**Supplied data:**
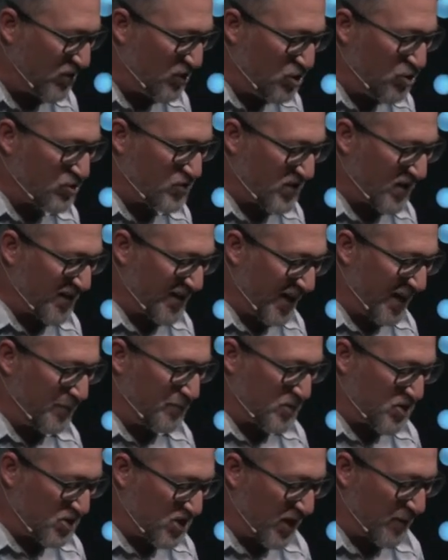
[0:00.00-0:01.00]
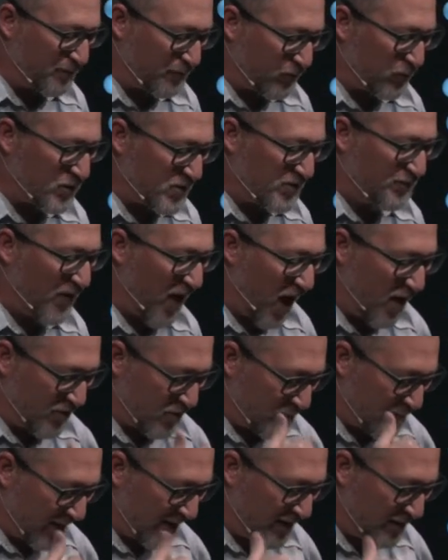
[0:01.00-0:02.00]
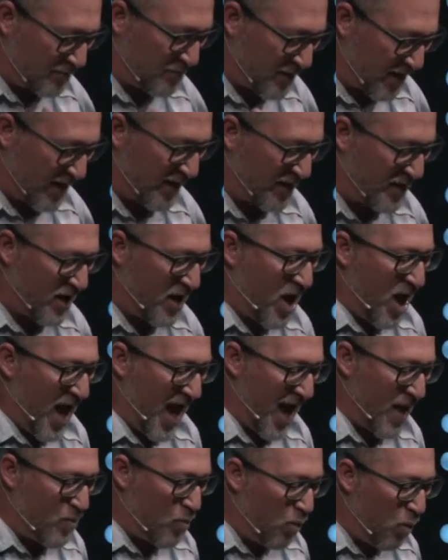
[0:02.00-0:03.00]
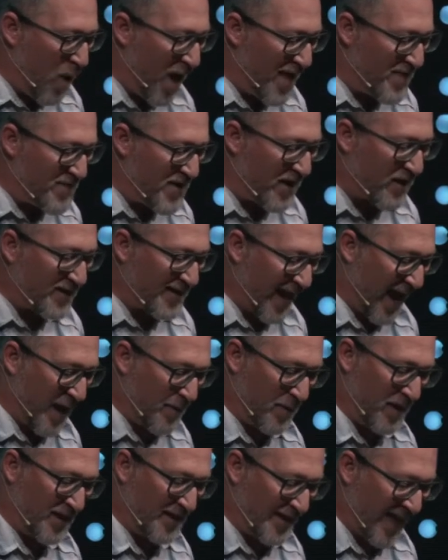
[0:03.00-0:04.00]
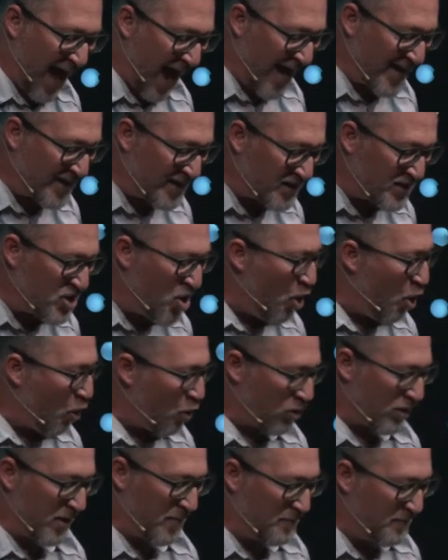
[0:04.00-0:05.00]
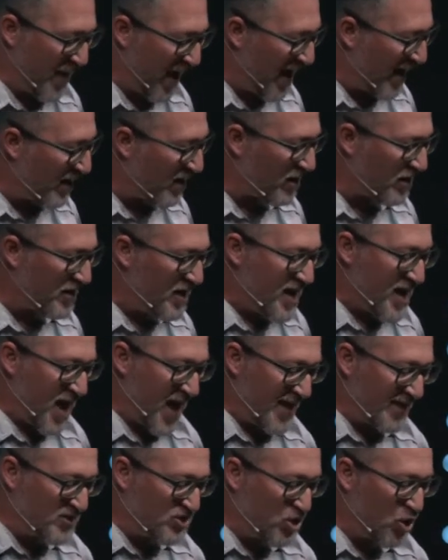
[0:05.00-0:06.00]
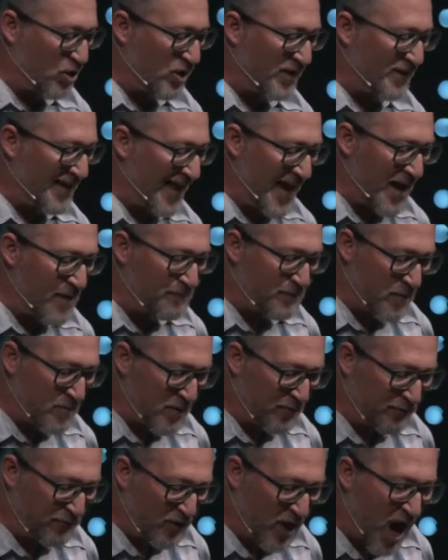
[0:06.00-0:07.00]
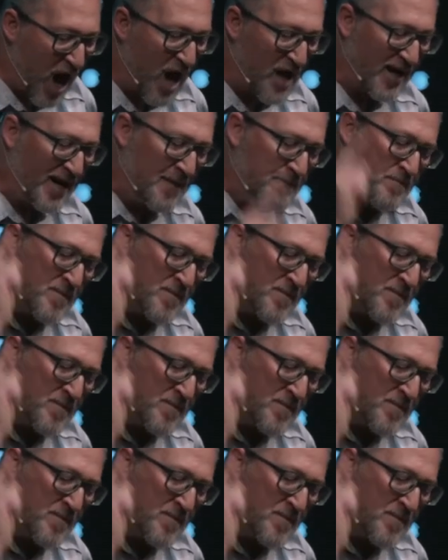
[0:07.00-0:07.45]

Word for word: used to keep sheep for his father, meaning me, and when there came a lion or a bear and took a lamb from the flock,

**Exercise goal:** Write out each entry word for word, images excluded.

**Finished exercise:**
[0:00.00-0:01.00]
[0:01.00-0:02.00]
[0:02.00-0:03.00]
[0:03.00-0:04.00]
[0:04.00-0:05.00]
[0:05.00-0:06.00]
[0:06.00-0:07.00]
[0:07.00-0:07.45]

Word for word: used to keep sheep for his father, meaning me, and when there came a lion or a bear and took a lamb from the flock,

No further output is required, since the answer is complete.